Data listing START

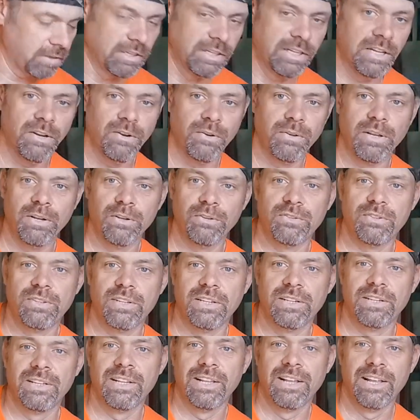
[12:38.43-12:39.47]
you go.
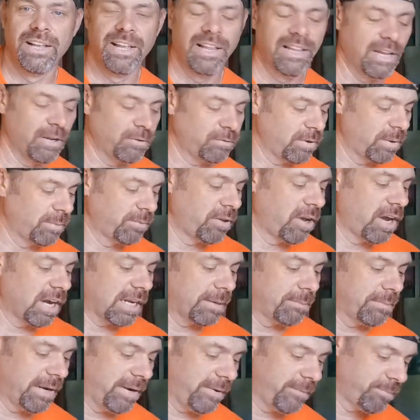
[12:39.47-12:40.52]
There's what I'm talking
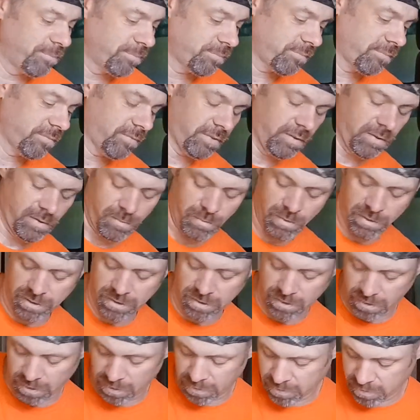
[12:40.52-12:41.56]
about with
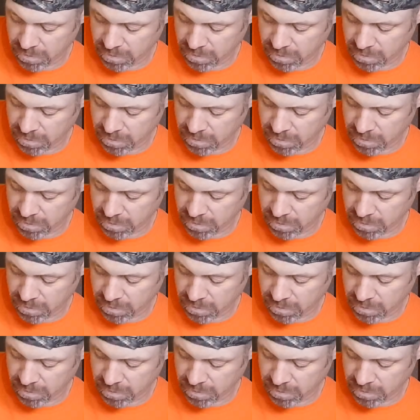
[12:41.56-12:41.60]
the.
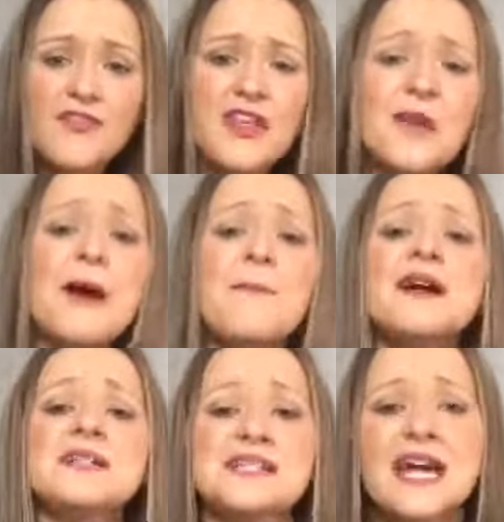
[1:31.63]
Think about
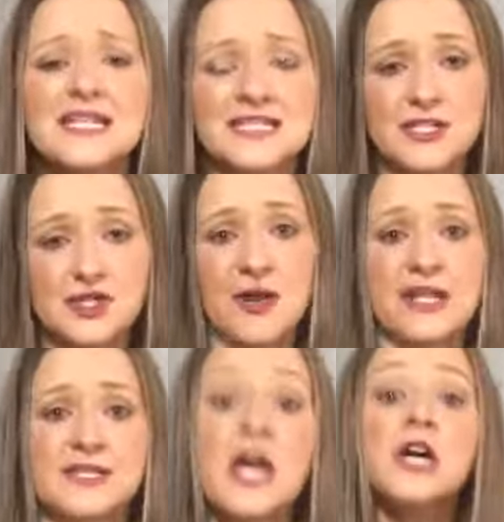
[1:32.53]
personality
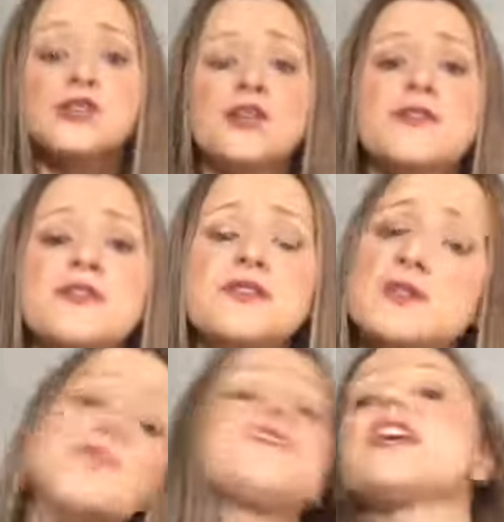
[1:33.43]
traits. So the
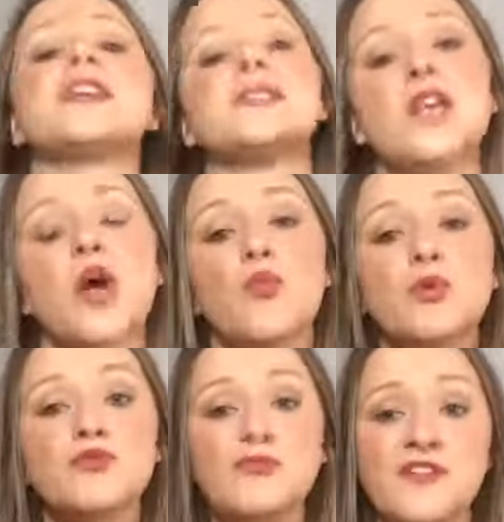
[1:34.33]
sort of things that
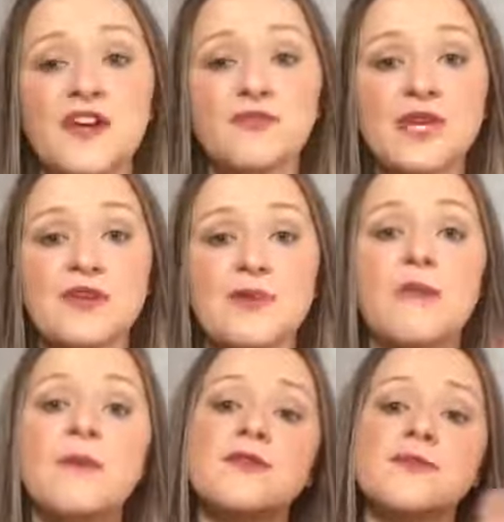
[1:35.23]
would fit really
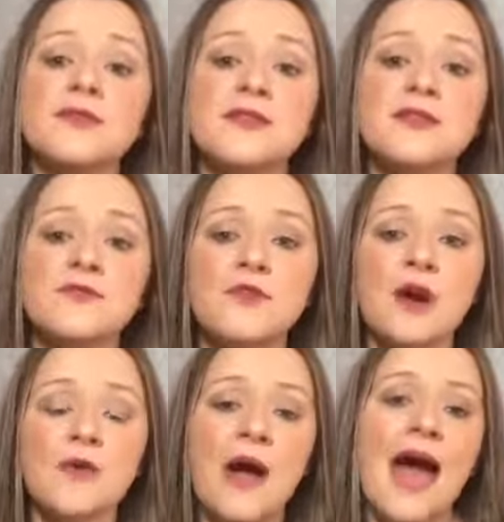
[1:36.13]
well both within the
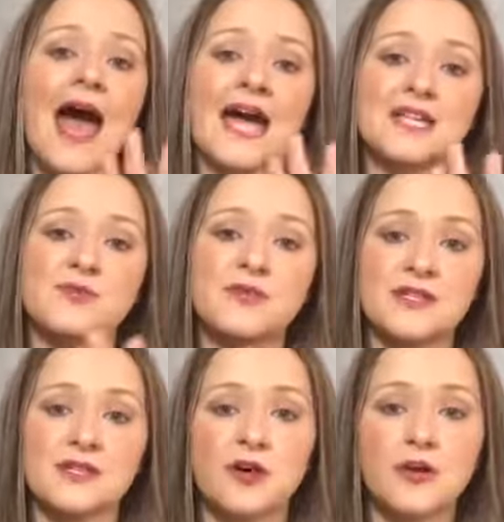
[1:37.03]
role and
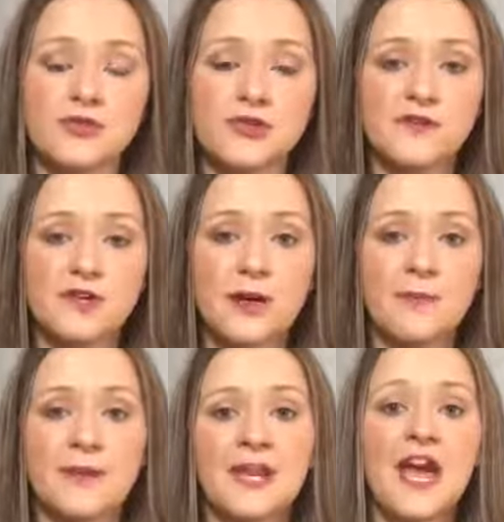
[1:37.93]
within the culture of the
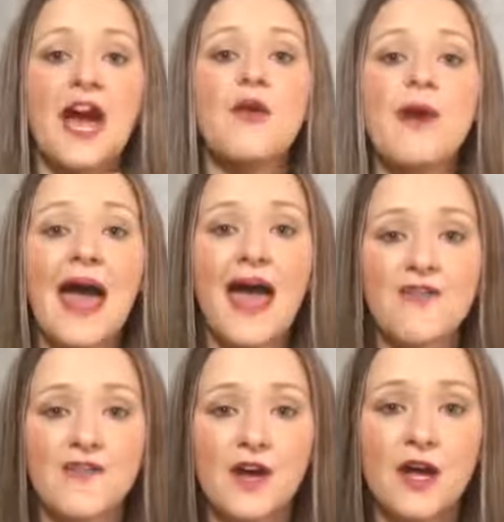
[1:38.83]
company.
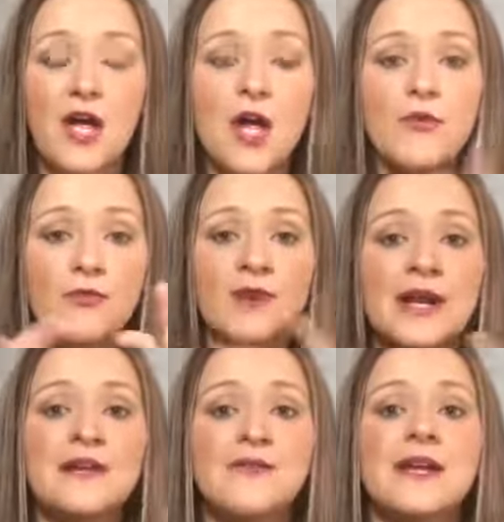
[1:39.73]
However,
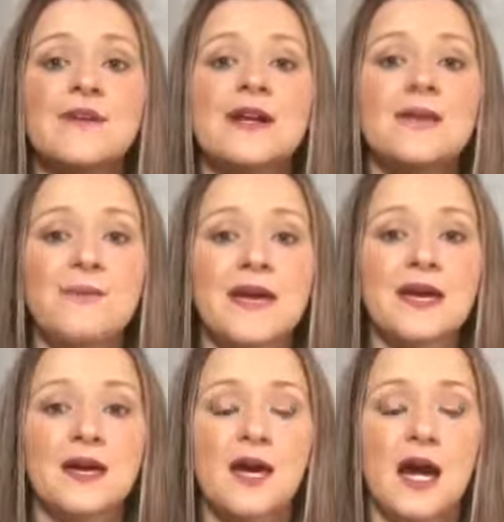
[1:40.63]
really big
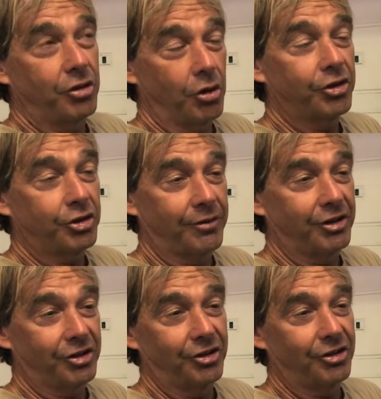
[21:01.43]
you those
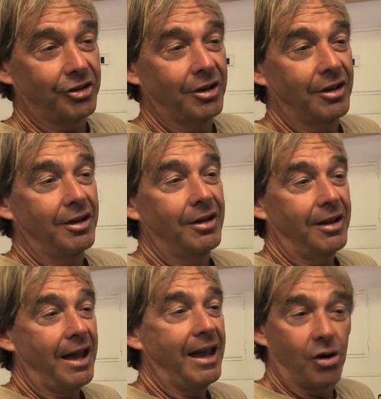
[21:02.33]
services,
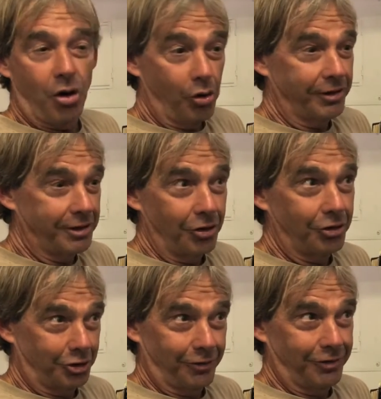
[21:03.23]
and only
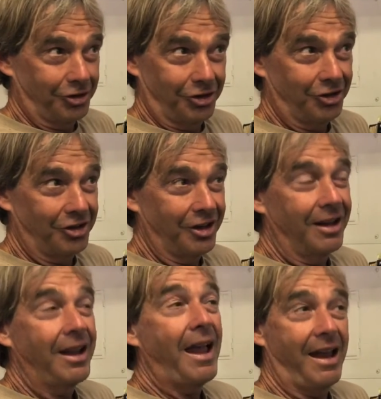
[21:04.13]
those services,
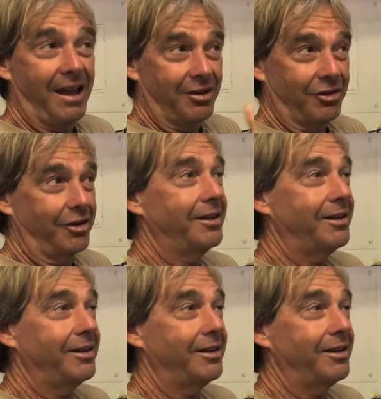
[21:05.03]
and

Data listing END

### [Task objective]
Please output all the data exactly as given, with the pictures omitted.

### [Result of this exercise]
[12:38.43-12:39.47]
you go.
[12:39.47-12:40.52]
There's what I'm talking
[12:40.52-12:41.56]
about with
[12:41.56-12:41.60]
the.
[1:31.63]
Think about
[1:32.53]
personality
[1:33.43]
traits. So the
[1:34.33]
sort of things that
[1:35.23]
would fit really
[1:36.13]
well both within the
[1:37.03]
role and
[1:37.93]
within the culture of the
[1:38.83]
company.
[1:39.73]
However,
[1:40.63]
really big
[21:01.43]
you those
[21:02.33]
services,
[21:03.23]
and only
[21:04.13]
those services,
[21:05.03]
and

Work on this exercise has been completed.